LESSINES AU TEMPS DE SA SPLENDEUR.

1919. Au lendemain de la « Grande Guerre », Lessines se remettait doucement mais surement de longues années dures et difficiles. Pourtant, en ville et dans les villages environnants (pas encore de fusion à l’époque) le cyclisme reprenait peu à peu ses droits. (même s’il y a encore eu des courses durant la guerre) Le cyclisme était roi. Les activités de plein air et gratuites faisaient sortir les foules. La TV n’existait pas. Juste la radio et encore pas dans la majorité des foyers puisqu’elle est réellement née en 1914. CHAQUE semaine, il y avait des épreuves en nombre. Et pas seulement dans notre contrée car à Grammont, à Ath et plus loin encore, c’était du pareil au même. Il est loin ce temps où les courses étaient le lieu de rendez-vous des amateurs de toute une région. Pour les uns, il fallait encourager les gars du coin. Pour d’autres, c’était la sortie dominicale en famille. Mais on ne peut vivre que du passé. Il peut toutefois aider le présent à trouver des motivations pour faire redémarrer ce sport magnifique.

Scrutons d’un peu plus près cet article tout droit sorti du « LE POSTILLON » de juin 1919. Dans la « Chronique Sportive » les courses étaient annoncées. Elles étaient d’ailleurs commentées dans un autre. Et dans une dernière, les résultats étaient donnés. Localement, la diffusion de l’information était importante. Aujourd’hui, nous n’avons plus ni, « Le Postillon », ni « L’Hebdo », ni « L’Echo de la Dendre », ni « Lessines Vélo », Ni « En avant Lessines », … . Tout ce qu’il nous reste, ce sont des journaux gratuits à connotations publicitaires qui ne donne plus ou presque d’informations sur notre entité. (décès, naissances, mariages, …) C’est morne. Mais nous avons une radio : « Ma Radio ». Dans la chronique, nous remarquons immédiatement que le vélodrome acrenois (à l’ancien cimetière, près de l’ancienne cure) avait programmé une réunion avec plusieurs compétitions. Il y avait encore des vélodromes à l’époque !!! La semaine suivante, à Ghoy, « Les Joyeux Philanthropes » en organisent une sous forme d’aller-retour Ghoy/Flobecq pour les débutants. Puis toujours à Deux-Acren, une course pour non licenciés sera mise sur pieds le lundi. Notons qu’il était fréquent que des épreuves aient lieu en semaine, en fin d’après-midi. Cela agrémentait le temps libre des citoyens et faisait profiter les nombreux bistrots.

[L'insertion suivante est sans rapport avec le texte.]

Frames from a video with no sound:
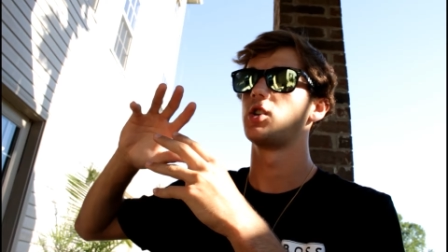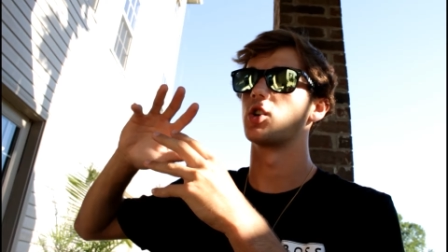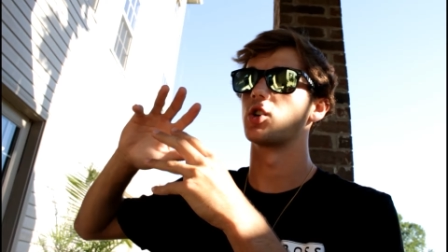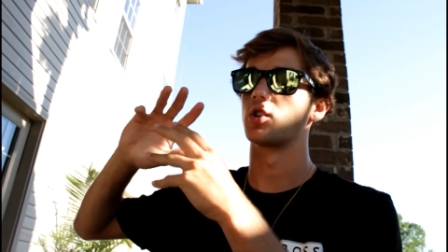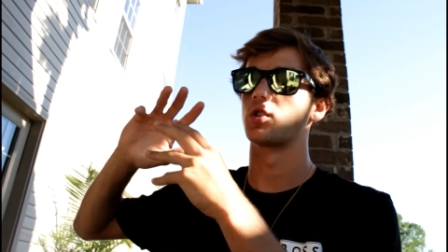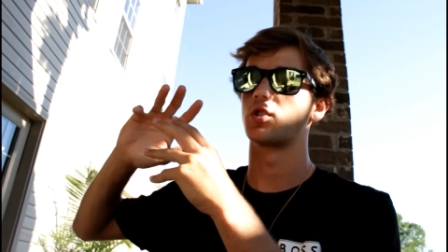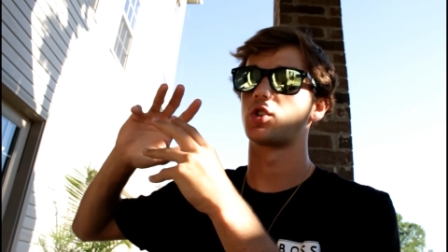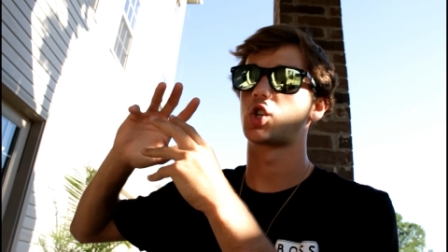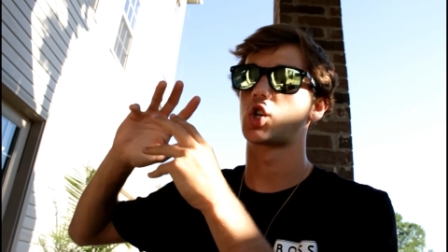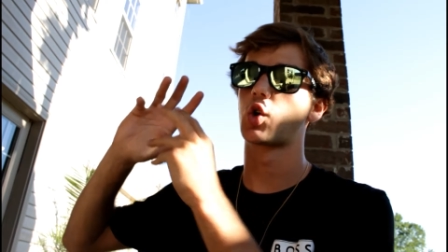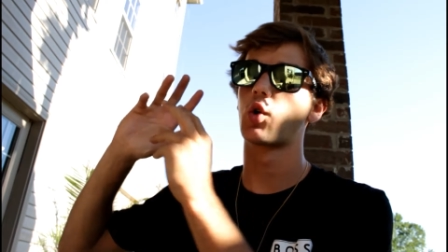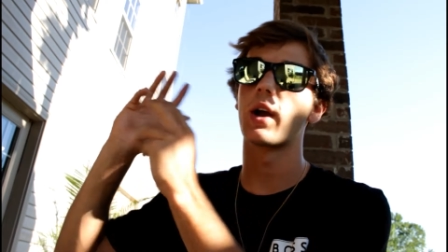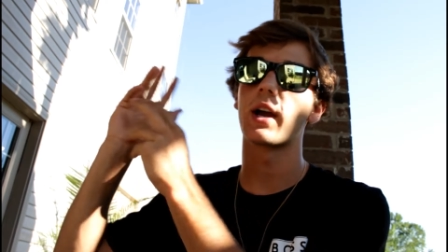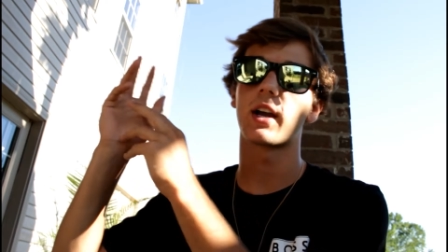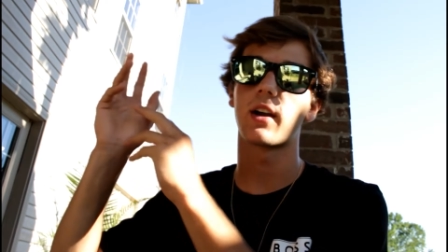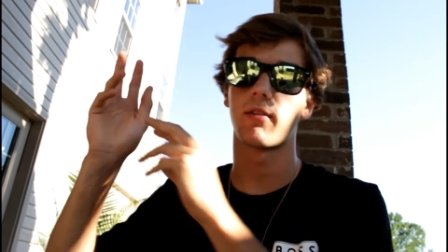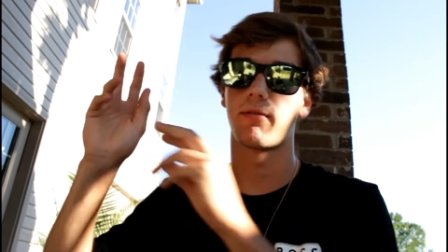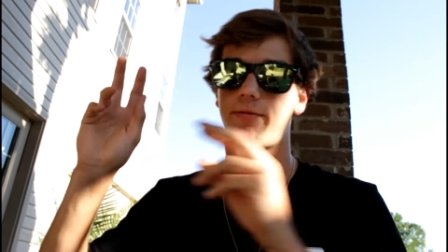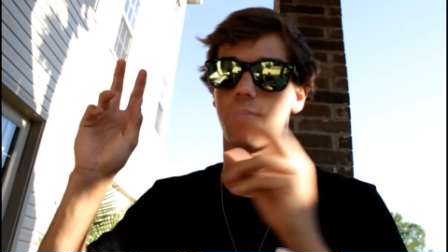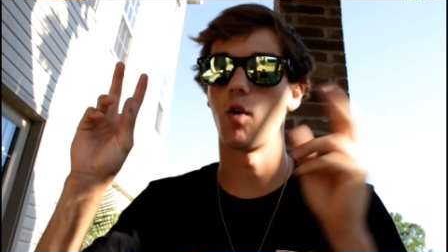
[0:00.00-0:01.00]
your
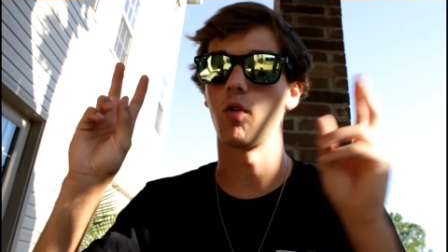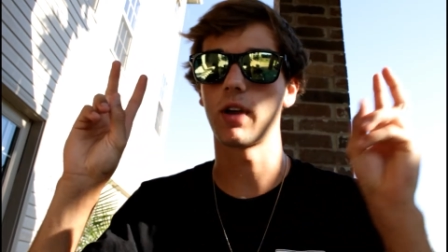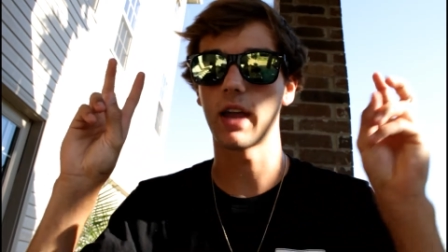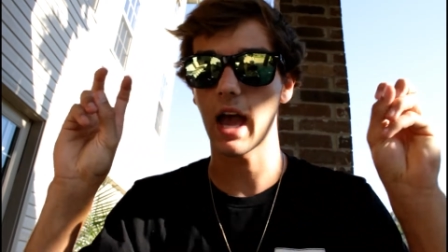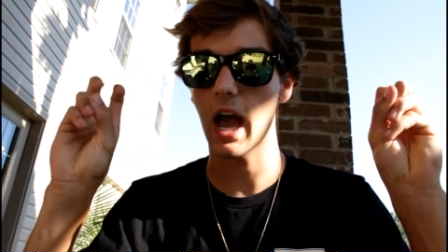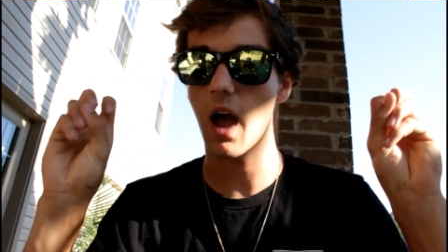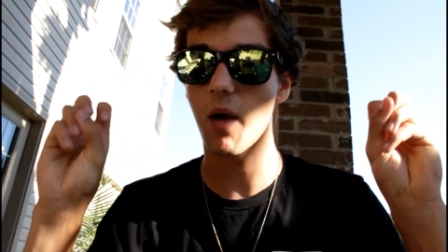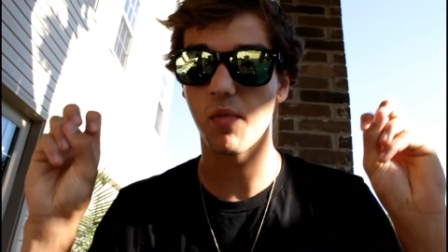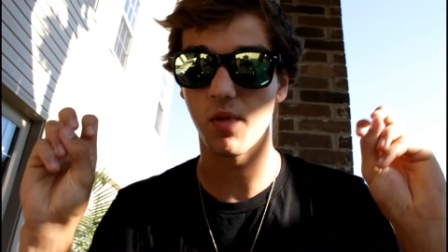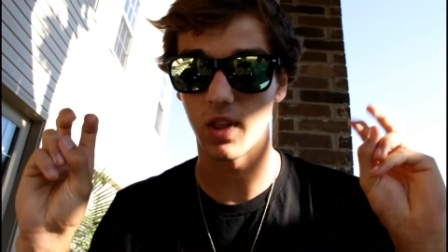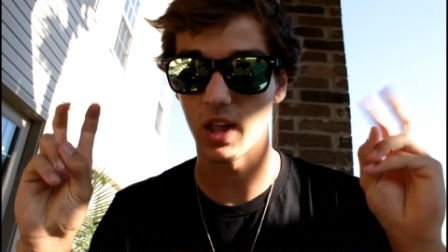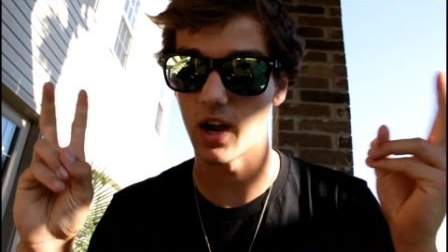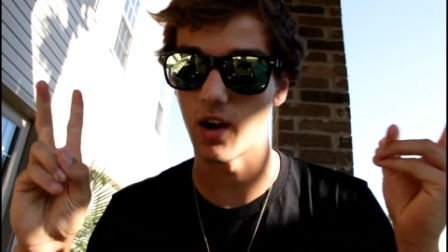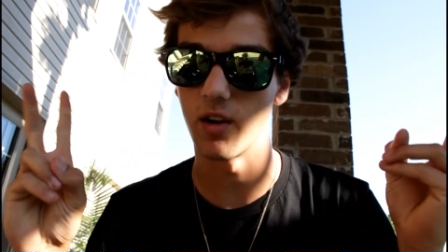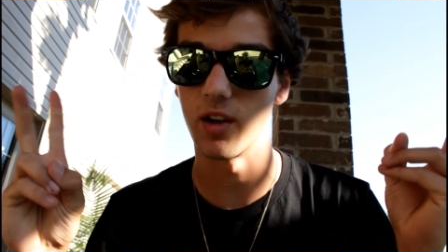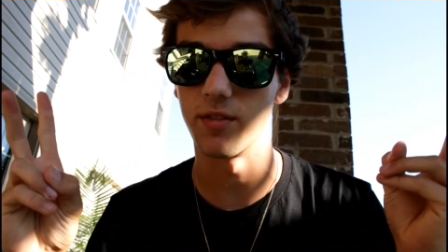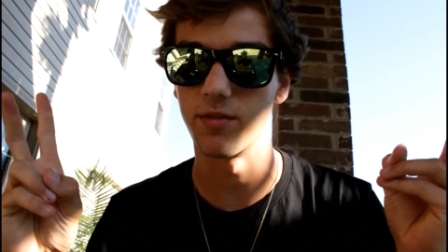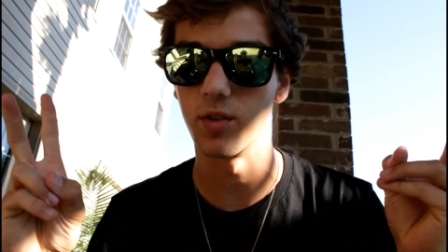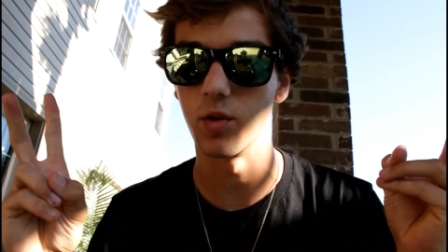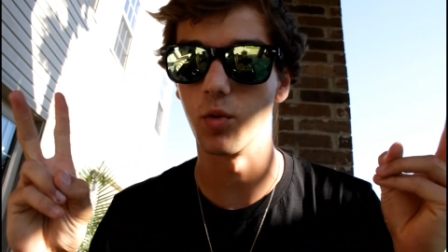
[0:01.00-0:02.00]
trick
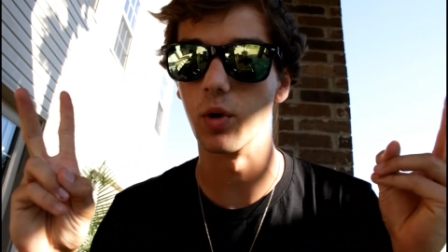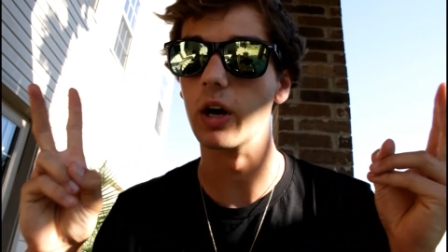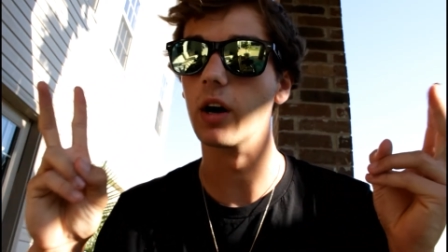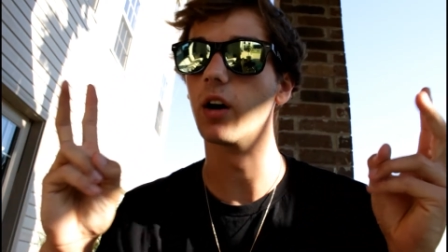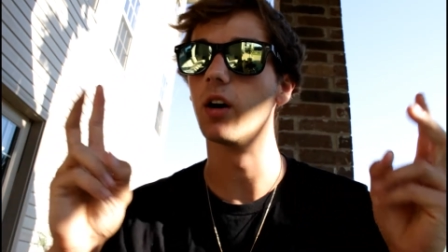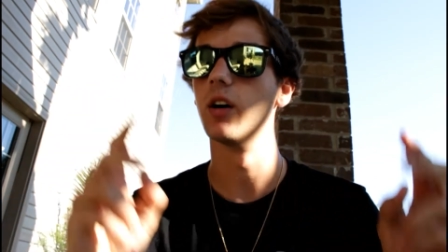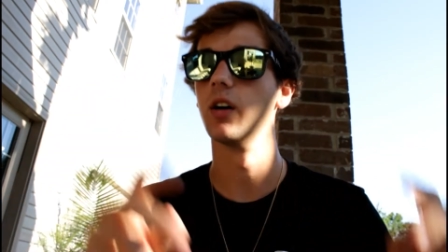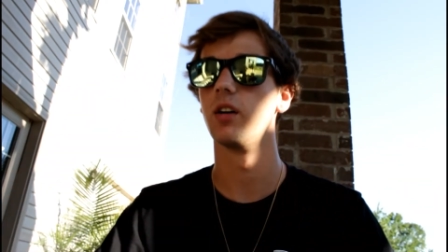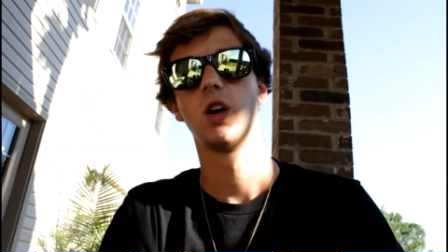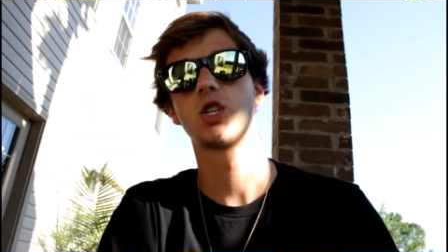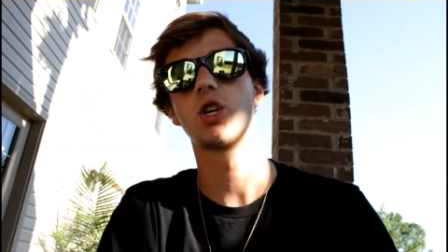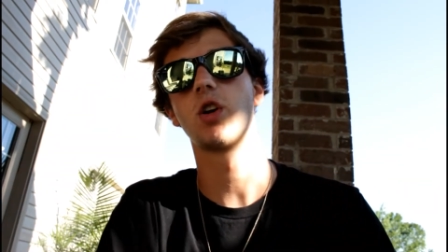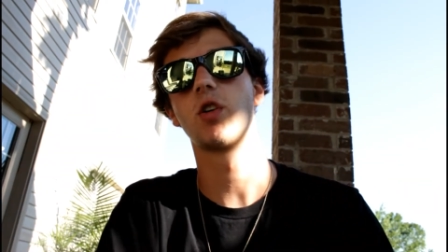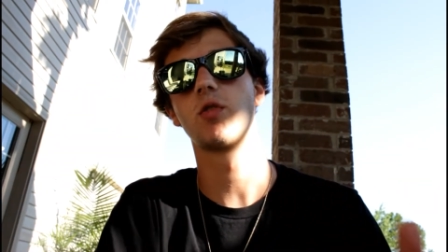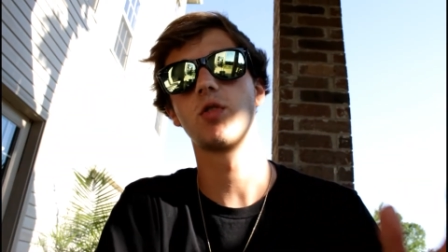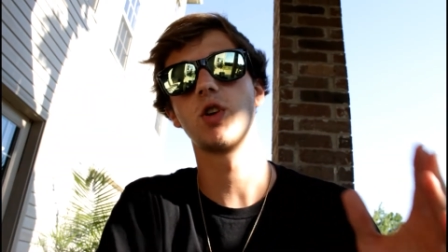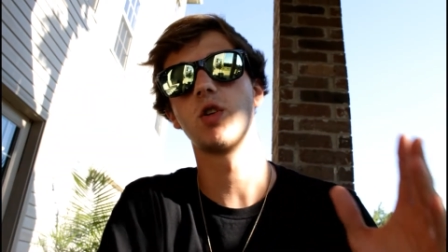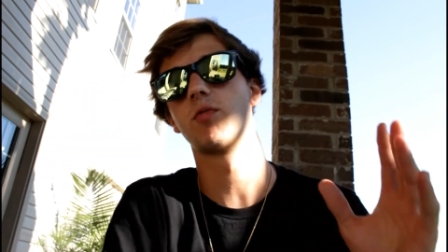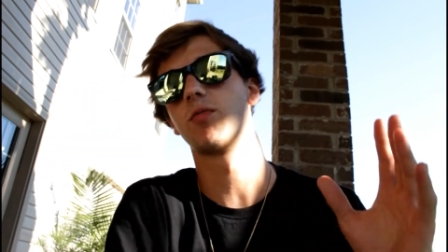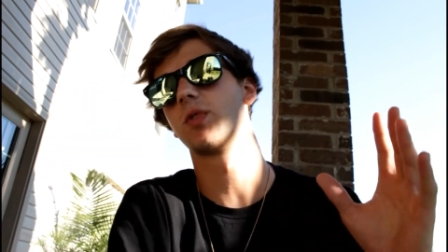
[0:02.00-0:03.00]
vocabulary if you will so
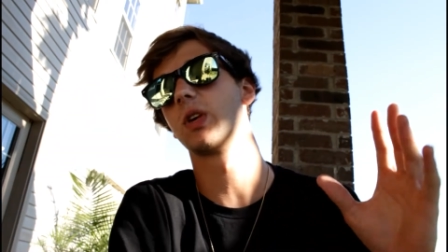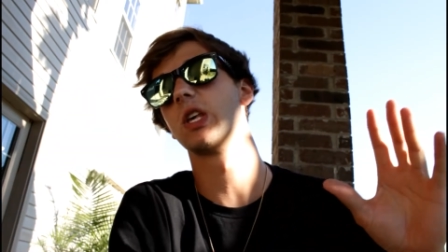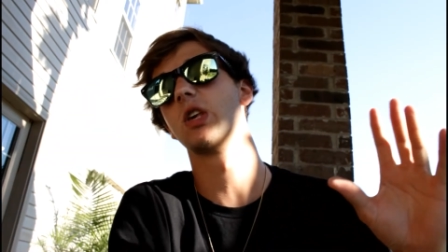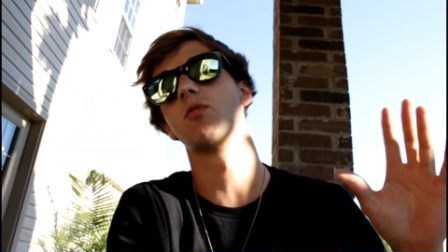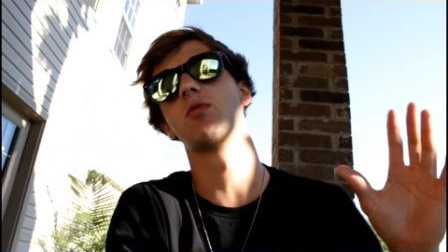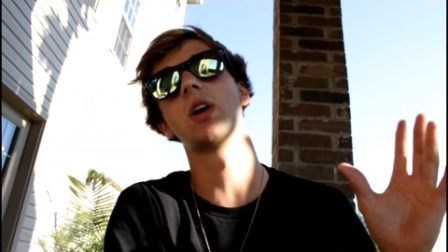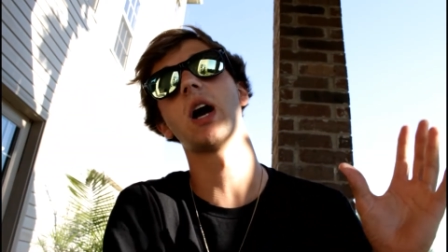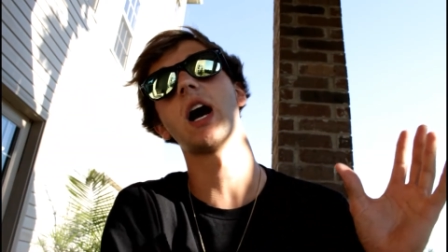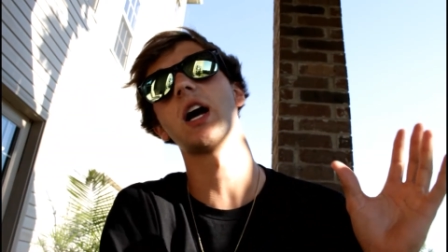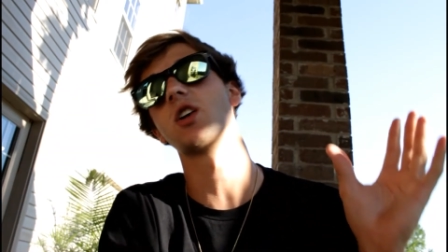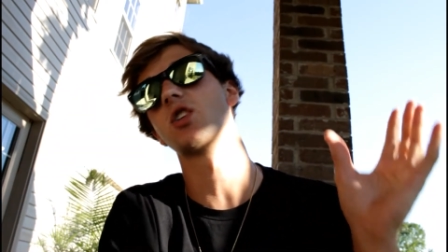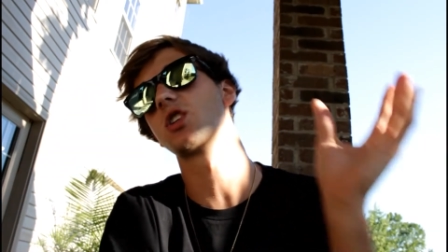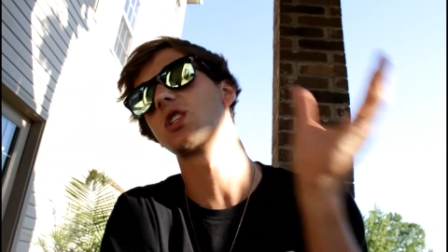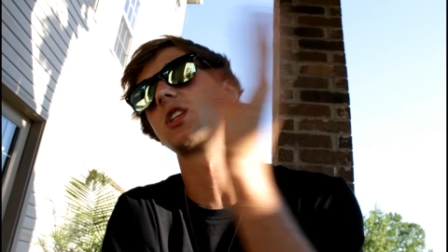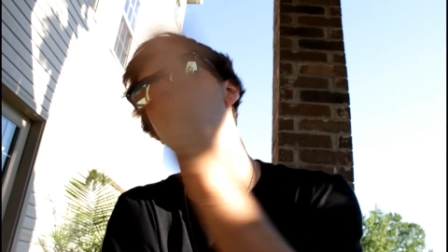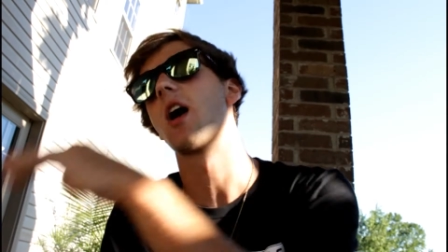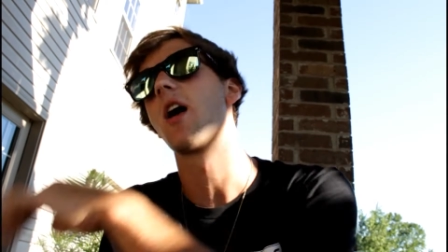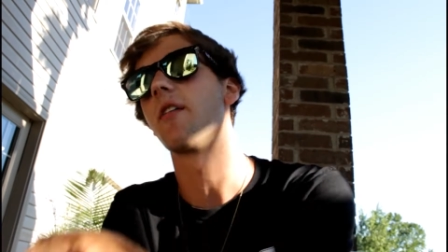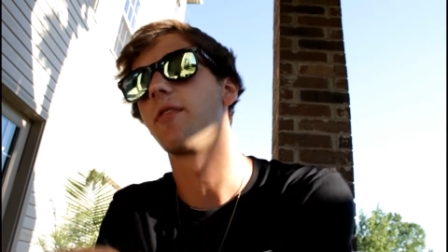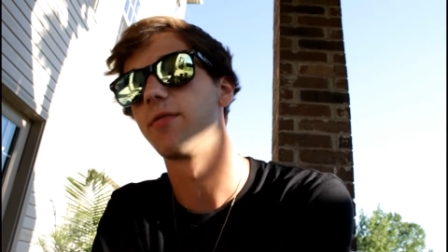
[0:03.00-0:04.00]
you've you've got your
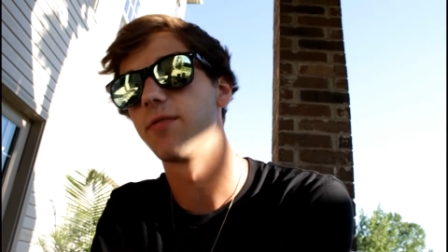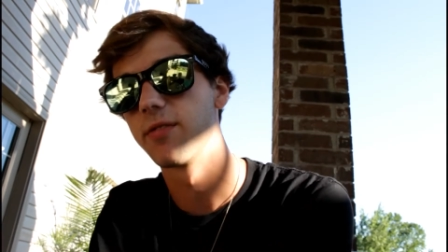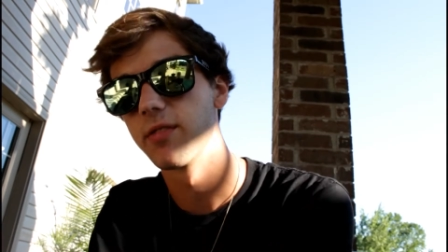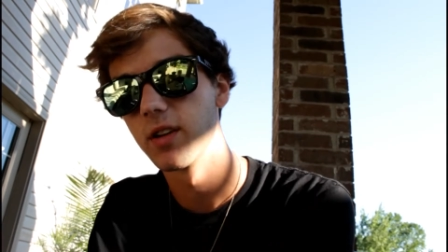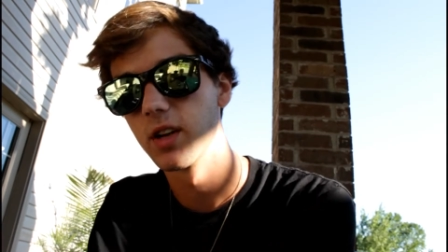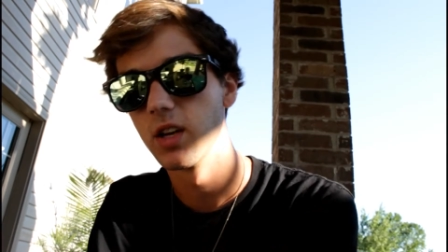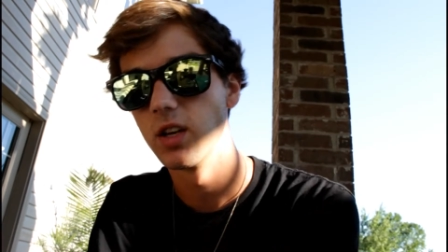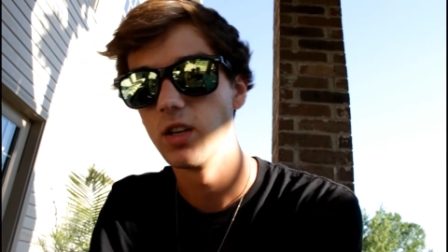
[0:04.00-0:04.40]
stuff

Ceci n’est qu’un petit aperçu d’une année 1919 riche en courses cyclistes. Nos articles du « Le Postillon » peuvent en attester. Nous pouvons également vous signaler que dans les années qui suivront, il y en aura de plus en plus. Dans cette période et dans les suivantes, il n’était pas rare de dénombrer plus d’une quarante de coureurs sur Lessines. Un sport à la mode. Nouveau aussi !!!

Actuellement, sommes-nous dans le creux de la vague ou dans le désert ? A choisir, il serait préférable de nous imaginer dans un creux car ainsi, nous pouvons encore espérer un déferlement pour nous porter vers les sommets. #L’espoirFaitVivre.